[STORED DATA]

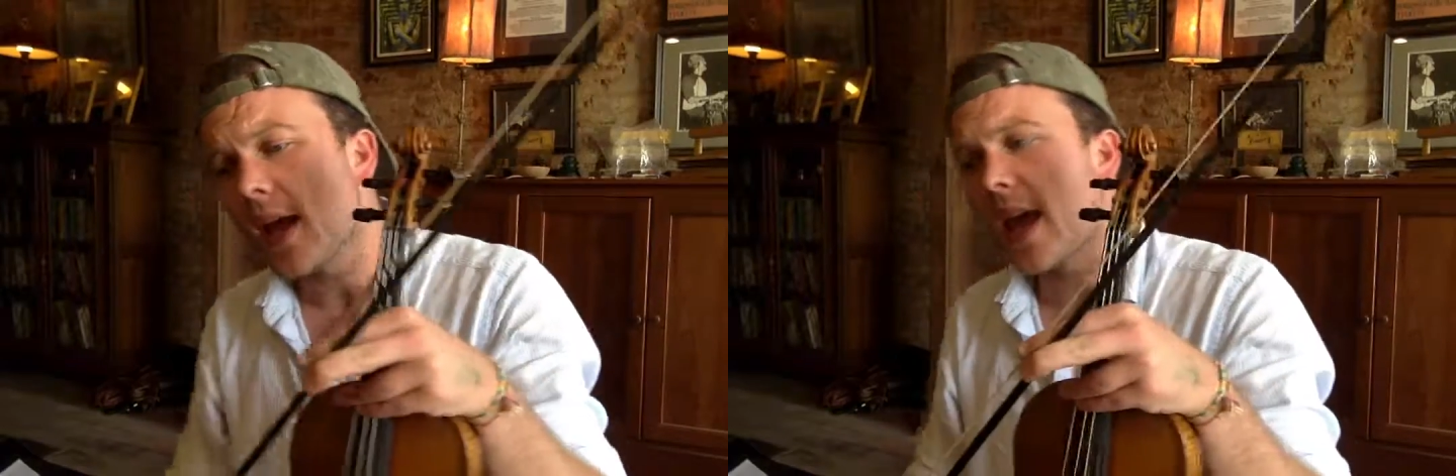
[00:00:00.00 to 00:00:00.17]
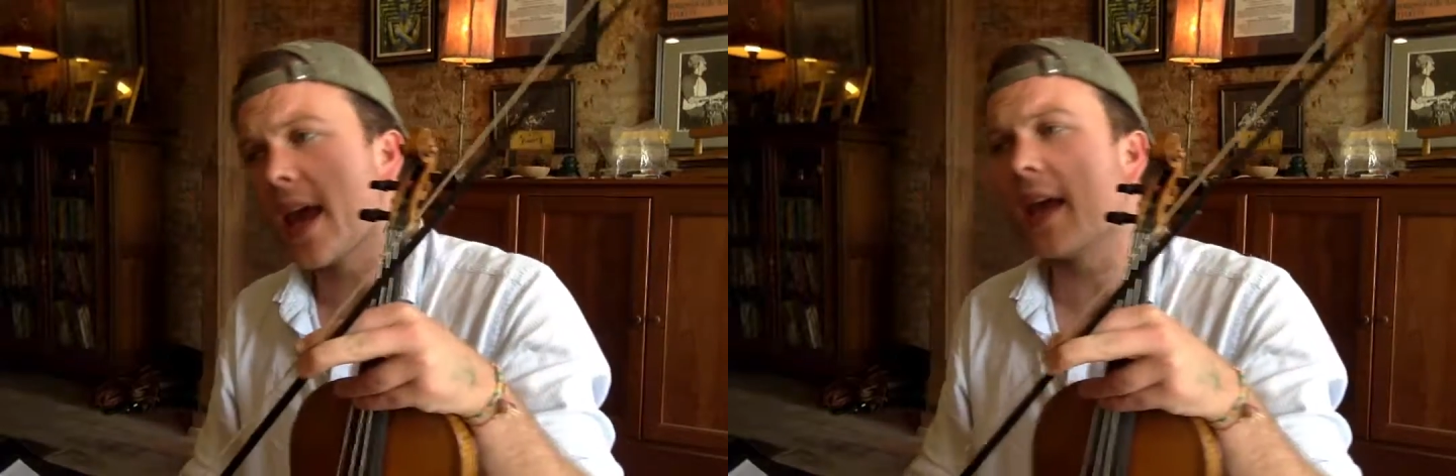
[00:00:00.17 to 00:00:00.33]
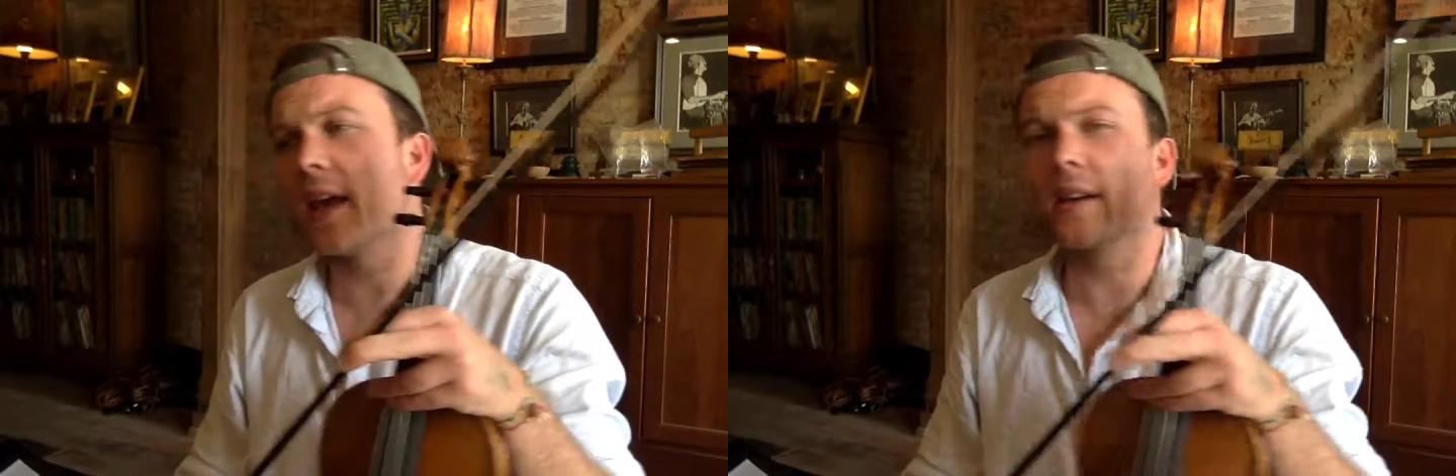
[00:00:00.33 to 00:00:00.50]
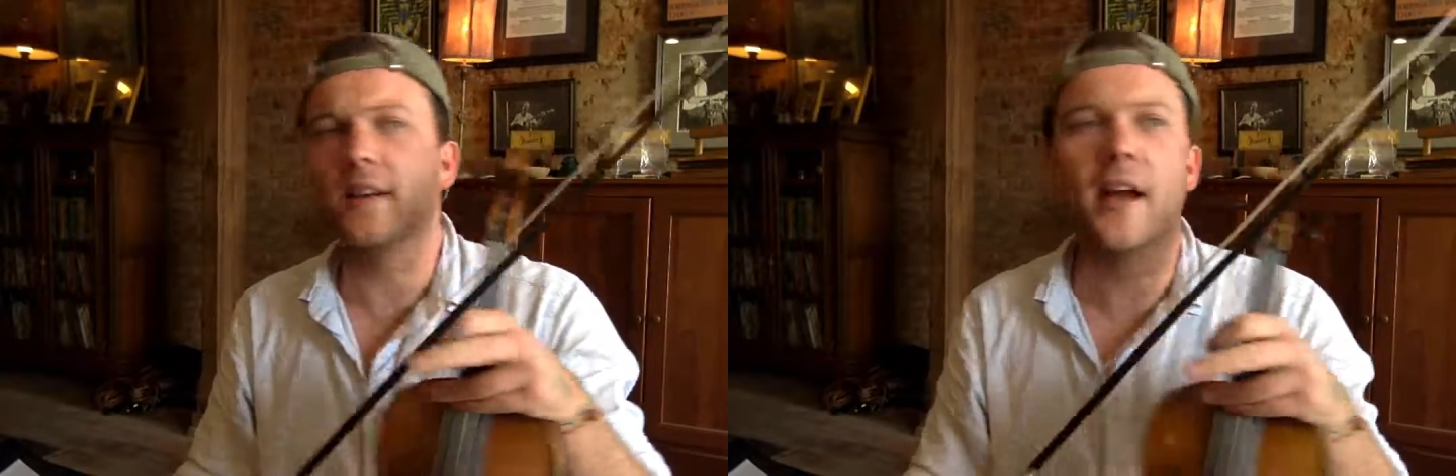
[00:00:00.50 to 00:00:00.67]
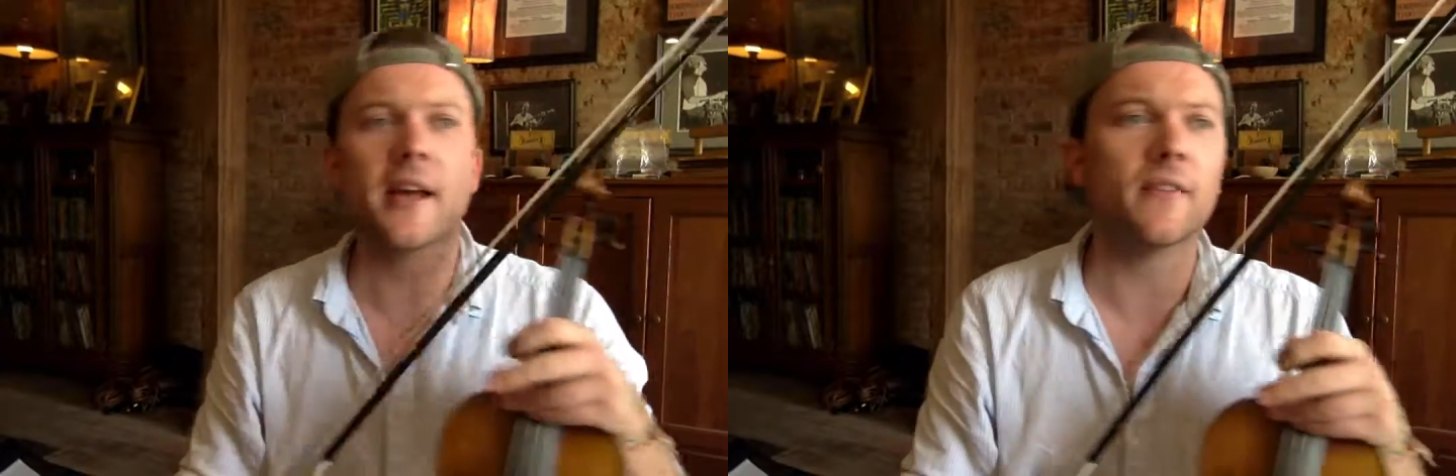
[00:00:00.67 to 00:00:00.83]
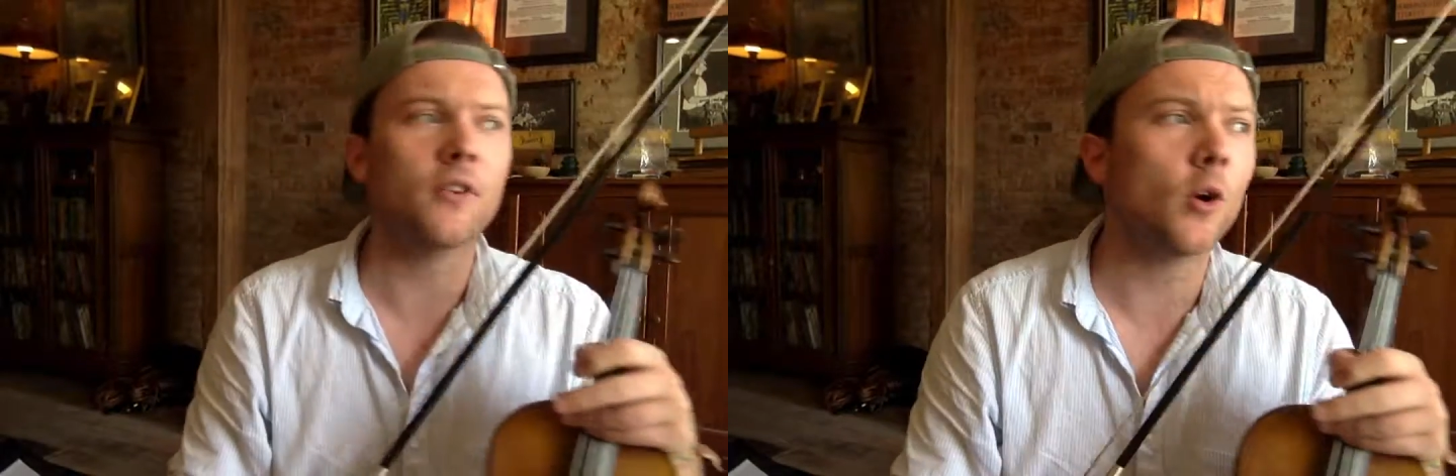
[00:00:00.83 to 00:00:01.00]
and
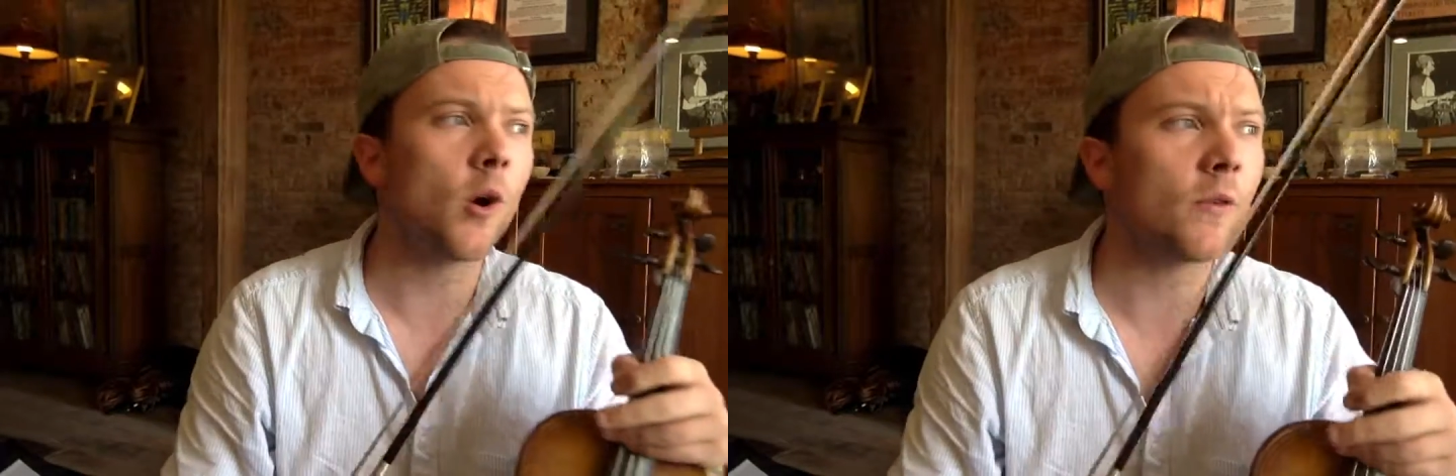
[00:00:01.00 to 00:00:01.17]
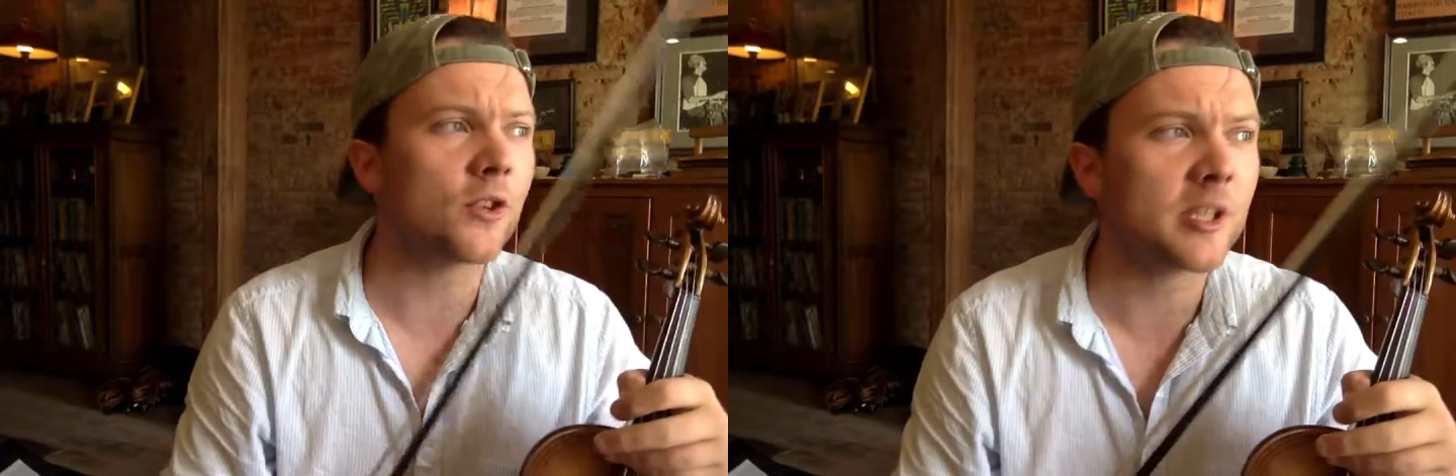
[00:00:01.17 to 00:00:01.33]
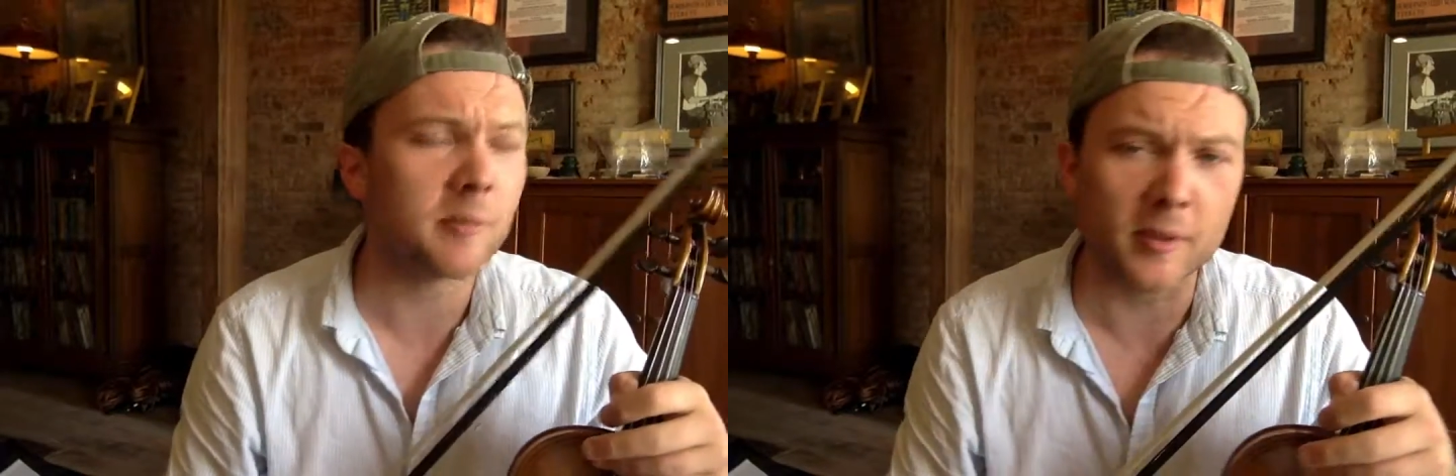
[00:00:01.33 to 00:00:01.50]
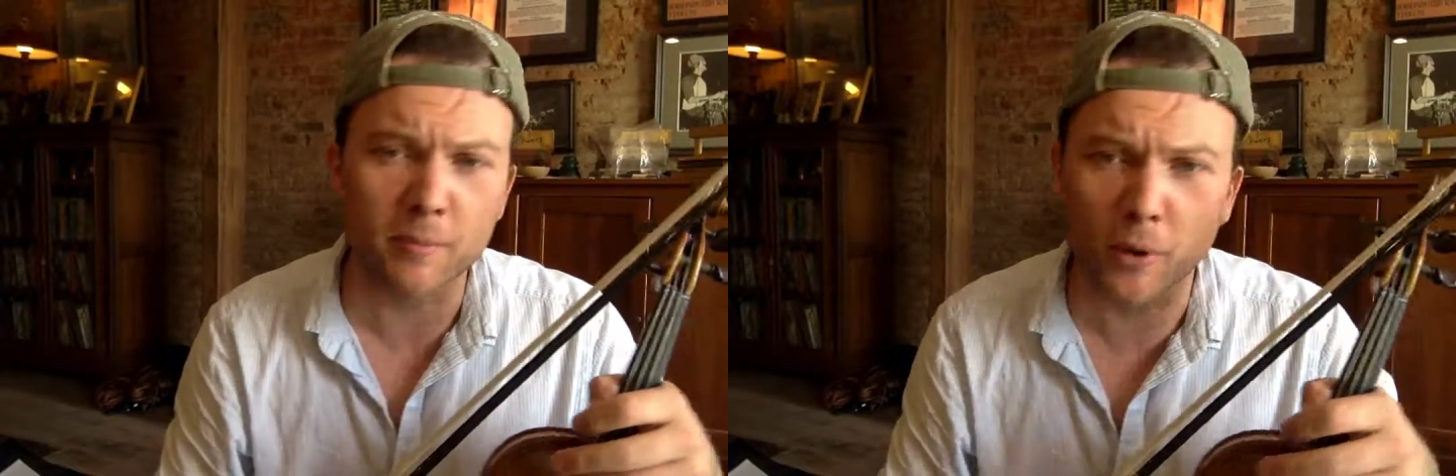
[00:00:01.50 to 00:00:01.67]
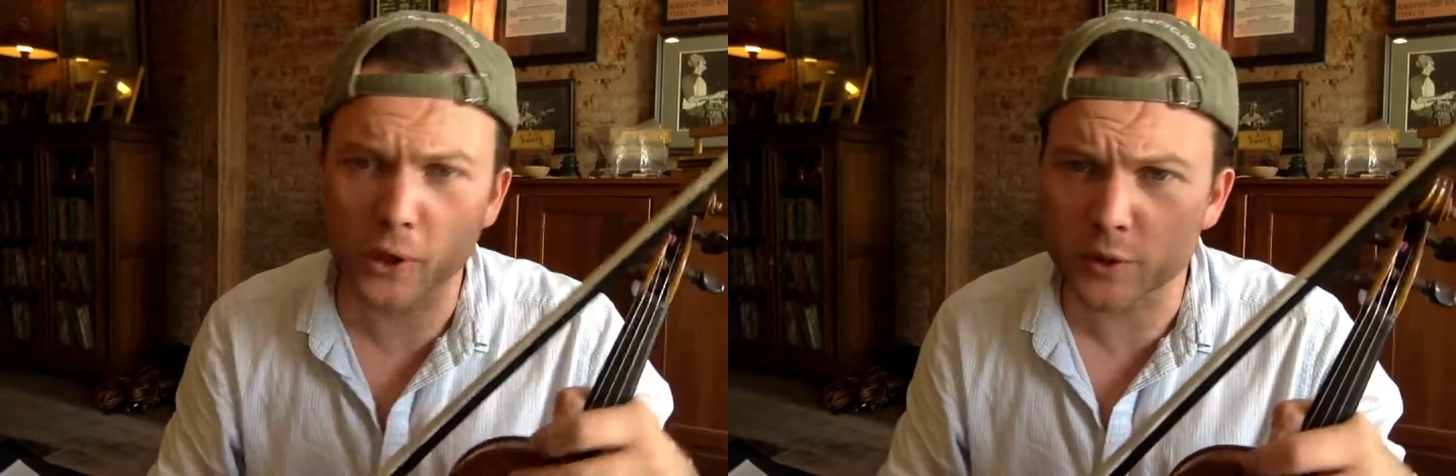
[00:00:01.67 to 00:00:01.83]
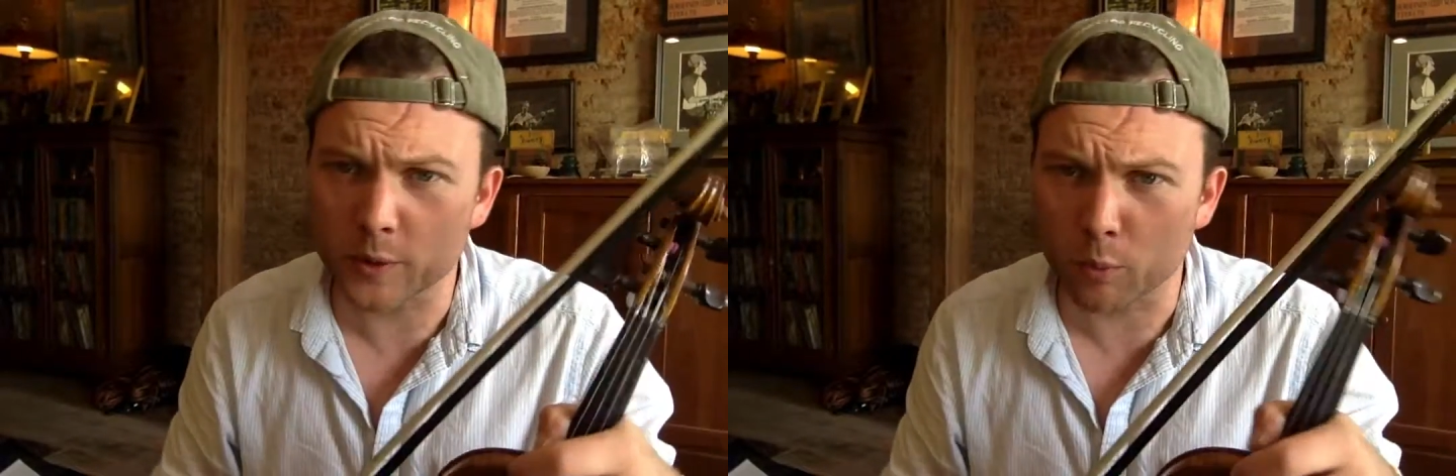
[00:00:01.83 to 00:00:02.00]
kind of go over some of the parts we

[/STORED DATA]
[STORED DATA]

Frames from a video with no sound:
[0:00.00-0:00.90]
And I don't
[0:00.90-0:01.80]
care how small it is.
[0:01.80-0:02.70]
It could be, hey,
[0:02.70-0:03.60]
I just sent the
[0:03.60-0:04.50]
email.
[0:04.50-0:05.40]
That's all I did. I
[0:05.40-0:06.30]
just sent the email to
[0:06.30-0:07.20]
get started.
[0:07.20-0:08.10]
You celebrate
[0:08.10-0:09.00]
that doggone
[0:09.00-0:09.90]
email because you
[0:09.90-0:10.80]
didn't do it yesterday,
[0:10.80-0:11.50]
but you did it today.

[/STORED DATA]

--- TASK INSTRUCTIONS ---
Begin at the line in the entries above that has "[00:00:00.50 to 00:00:00.67]", stop after the line that has "[00:00:01.67 to 00:00:01.83]", and output exactly those lines without pictures.

--- SOLUTION TO THIS EXERCISE ---
[00:00:00.50 to 00:00:00.67]
[00:00:00.67 to 00:00:00.83]
[00:00:00.83 to 00:00:01.00]
and
[00:00:01.00 to 00:00:01.17]
[00:00:01.17 to 00:00:01.33]
[00:00:01.33 to 00:00:01.50]
[00:00:01.50 to 00:00:01.67]
[00:00:01.67 to 00:00:01.83]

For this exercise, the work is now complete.